My ex & I broke up a few months ago when I came home for the 4mth uni break. I started arguments due to my anxiety & the distance mostly because he wasn’t talking to me. I knew it was wrong of me. It was too hard & we broke up, crying, telling each other we would be together again etc
A mnth passed & we barely spoke, I later found out that he hadn't been receiving my messages, thought I had moved on & got a new girlfriend. When they became official I rang him, I told him it was a bad idea & we talked for 2+ hrs
2 weeks passed with limited communication & then Dec 22 he said he loved me, he missed me, regretted breaking up & would want to get back together at university. We flirted via text & snapchat for about a week, life seemed perfect. He broke up with his girlfriend and started being distant
The day before NYE he said he was in a bad mood, & I got nothing NYE. I contacted him on Jan 2 asking what was going on. He said his ex had been abusing him over social media etc & causing him to get angry at everyone. He said he didn’t want to fight, or push me away so he was keeping his distance. I should have backed off, but I didn’t
Jan 4 said I missed him, he said “I miss you too xx”
Jan 11 I got anxious, he said that nothing had changed
He kept reassuring me, but I just got more anxious & insecure & kept contacting him when I should have been giving him space. I started over thinking every picture he liked, every message, every silence, it was killing me
I had recently moved towns, I don’t know anyone, I had nothing to do and even though I had never been that type of girl, he had become my whole life
Jan 14 he posted lyrics “you don’t know what you’ve got till it’s gone” from our song (sort of). I thought that this couldn’t be about me and got upset, angry & told him to stop ‘f*****g me around’. he got angry 7 told me to look up the song
Later I sent message with all my feelings & apologies. He replied with “omg I have absolutely no idea what to reply to that except <3”.

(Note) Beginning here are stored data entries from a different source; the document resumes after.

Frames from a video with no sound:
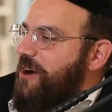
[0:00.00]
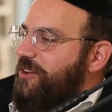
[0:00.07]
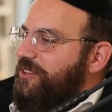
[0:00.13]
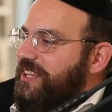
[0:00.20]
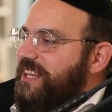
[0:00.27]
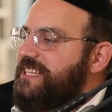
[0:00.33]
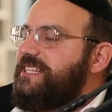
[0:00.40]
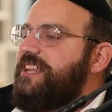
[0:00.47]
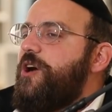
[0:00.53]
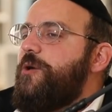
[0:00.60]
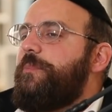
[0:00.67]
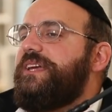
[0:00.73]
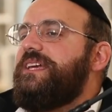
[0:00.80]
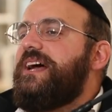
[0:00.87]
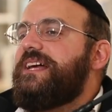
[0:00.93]
holding this. No,
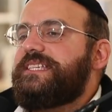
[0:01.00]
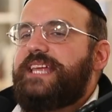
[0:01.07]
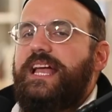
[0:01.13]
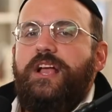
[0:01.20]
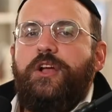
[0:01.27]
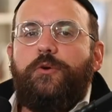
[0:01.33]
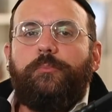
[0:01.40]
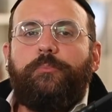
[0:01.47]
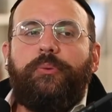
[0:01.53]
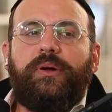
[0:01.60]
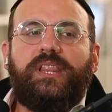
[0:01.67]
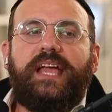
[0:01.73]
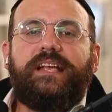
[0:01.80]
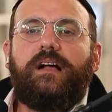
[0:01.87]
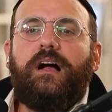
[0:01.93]
but yes,
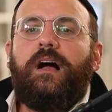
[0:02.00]
but like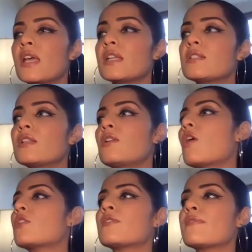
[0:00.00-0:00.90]
it is the
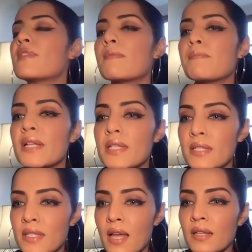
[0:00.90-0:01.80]
loss of somebody's
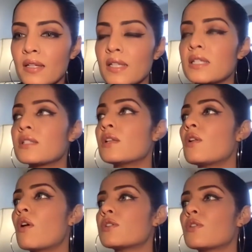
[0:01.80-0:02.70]
son it is the
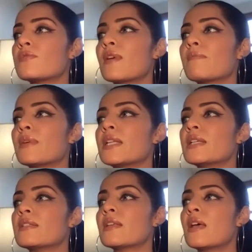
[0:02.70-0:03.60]
loss of
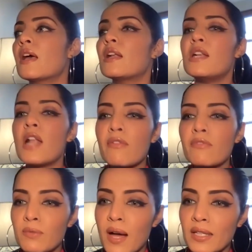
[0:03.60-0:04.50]
somebody's
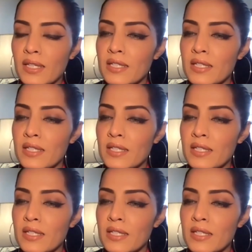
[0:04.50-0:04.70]
loved one.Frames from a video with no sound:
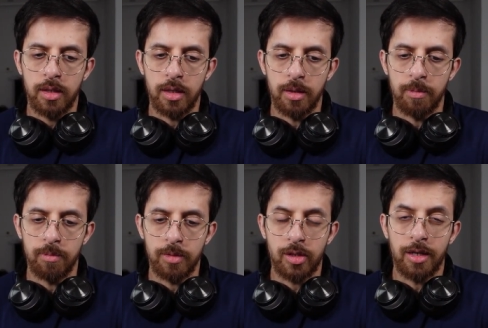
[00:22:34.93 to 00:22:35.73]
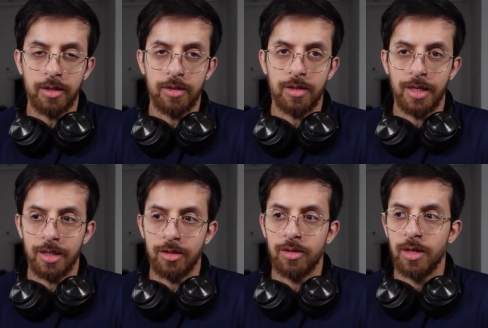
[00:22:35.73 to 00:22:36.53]
um, start
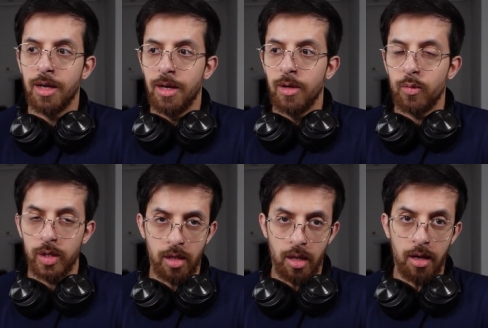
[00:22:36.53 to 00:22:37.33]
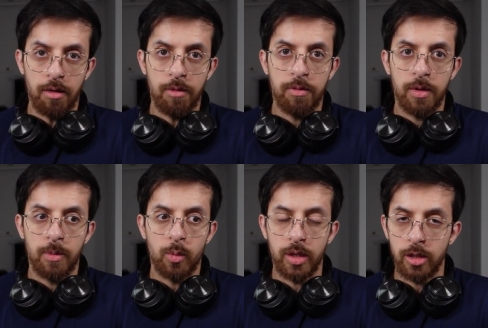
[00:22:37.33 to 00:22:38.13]
it with love,
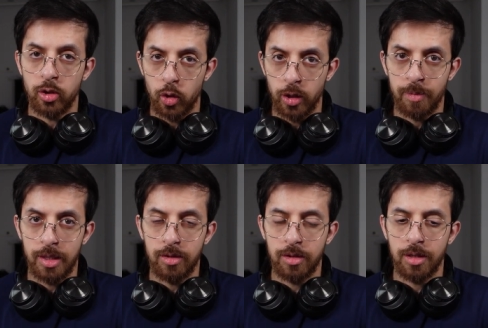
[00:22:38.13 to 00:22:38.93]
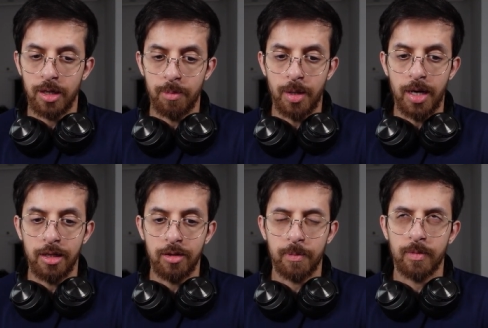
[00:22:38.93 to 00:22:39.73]
with enjoyment in
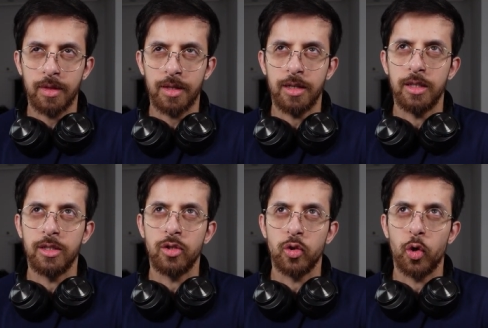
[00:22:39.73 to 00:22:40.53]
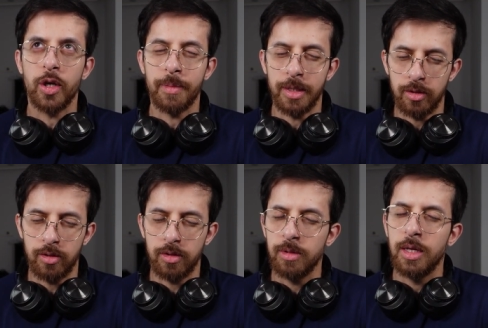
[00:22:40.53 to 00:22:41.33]
mind.
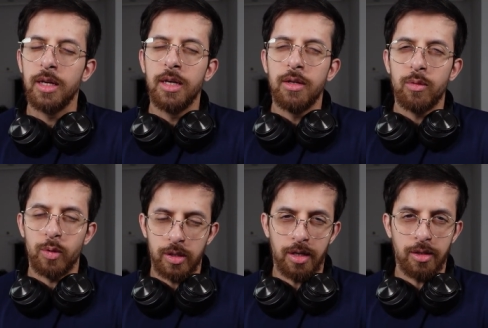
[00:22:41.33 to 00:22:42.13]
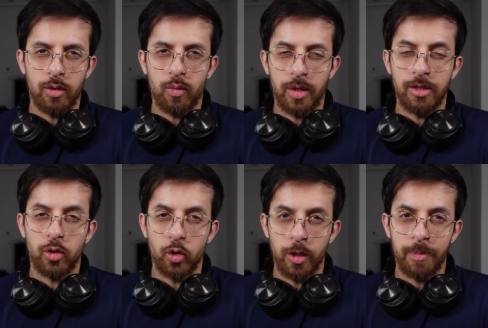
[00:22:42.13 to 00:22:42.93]
Enjoyment. We started with
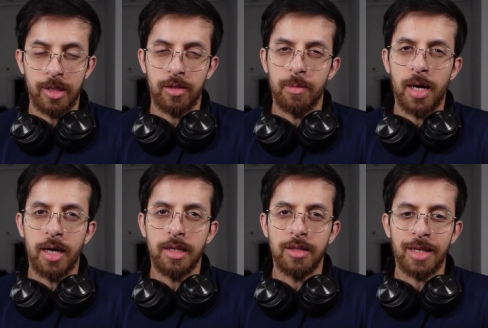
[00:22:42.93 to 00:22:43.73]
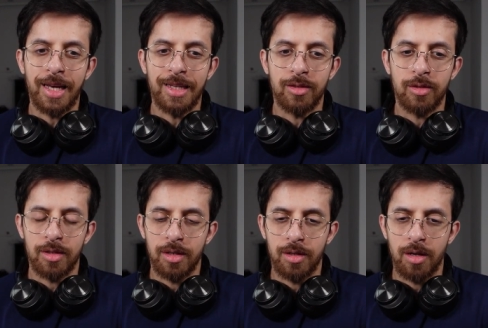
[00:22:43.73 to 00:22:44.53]
enjoyment in mind,
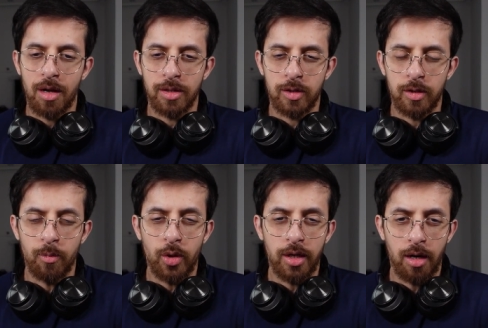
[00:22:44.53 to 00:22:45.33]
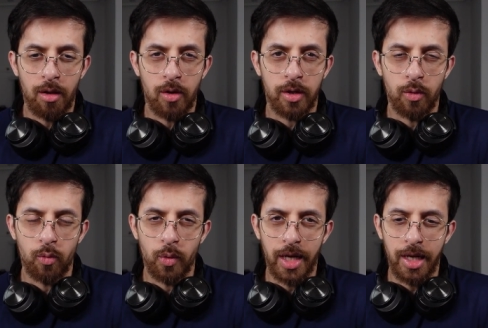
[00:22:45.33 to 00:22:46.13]
and somewhere along the
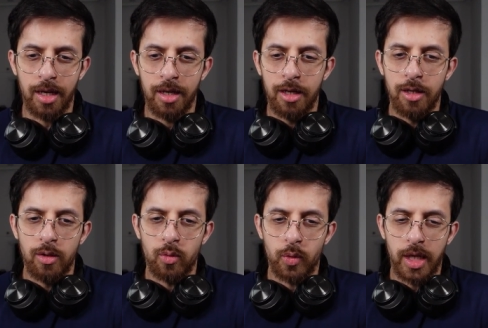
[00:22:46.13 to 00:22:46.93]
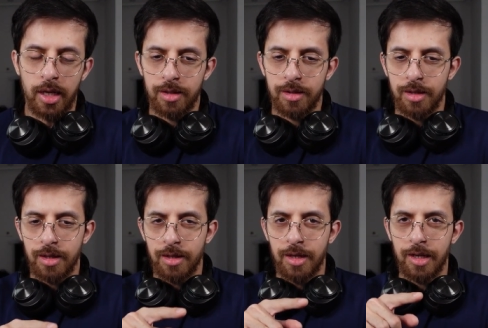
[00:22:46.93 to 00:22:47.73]
way, we
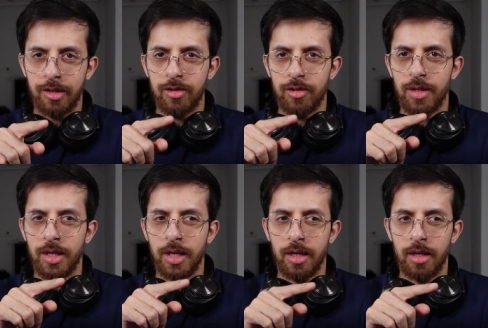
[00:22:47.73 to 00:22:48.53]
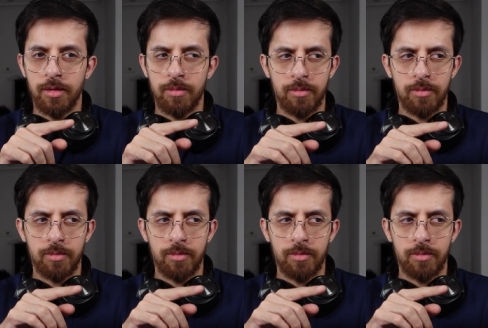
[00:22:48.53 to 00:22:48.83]
hit the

Jan 15 we got in an argument because he said I always changed my mind about stuff. After sending multiple txts I ended up calling & we had a normal, happy conversation, no lovey stuff. he didn’t txt the next day like he said
Jan 18 sent a message, again, about his silence & he was ignoring my messages. He replied “Just relax :/ please don’t continuously push the issue as this is the only thing that pisses me off! your life shouldn’t revolve around me”
I sent an apology message (9 pm), saying that I would back off, i’m not usually like this, & I would see him at uni
Someone posted on his fb “don’t let the b*****s get to you and drag you down, I got your back hun”
He deleted this as soon as he was online (10pm)
I wrote a status saying “just tell the world my problems, thanks heaps” (1pm)
He then liked my post, which never happens. I have since ceased contact (now Jan 20) & have been trying to get out there & do stuff, not let him be my life
have I completely ruined my 2nd chance?
Most Helpful Guy
He wanted space, give it to him. This includes phone conversations, email, text and social media. Let him feel your absence. This might just have the desired effect or tell you where he really is, which he has not explained thoroughly. Long distance relationships are a pain and most fail.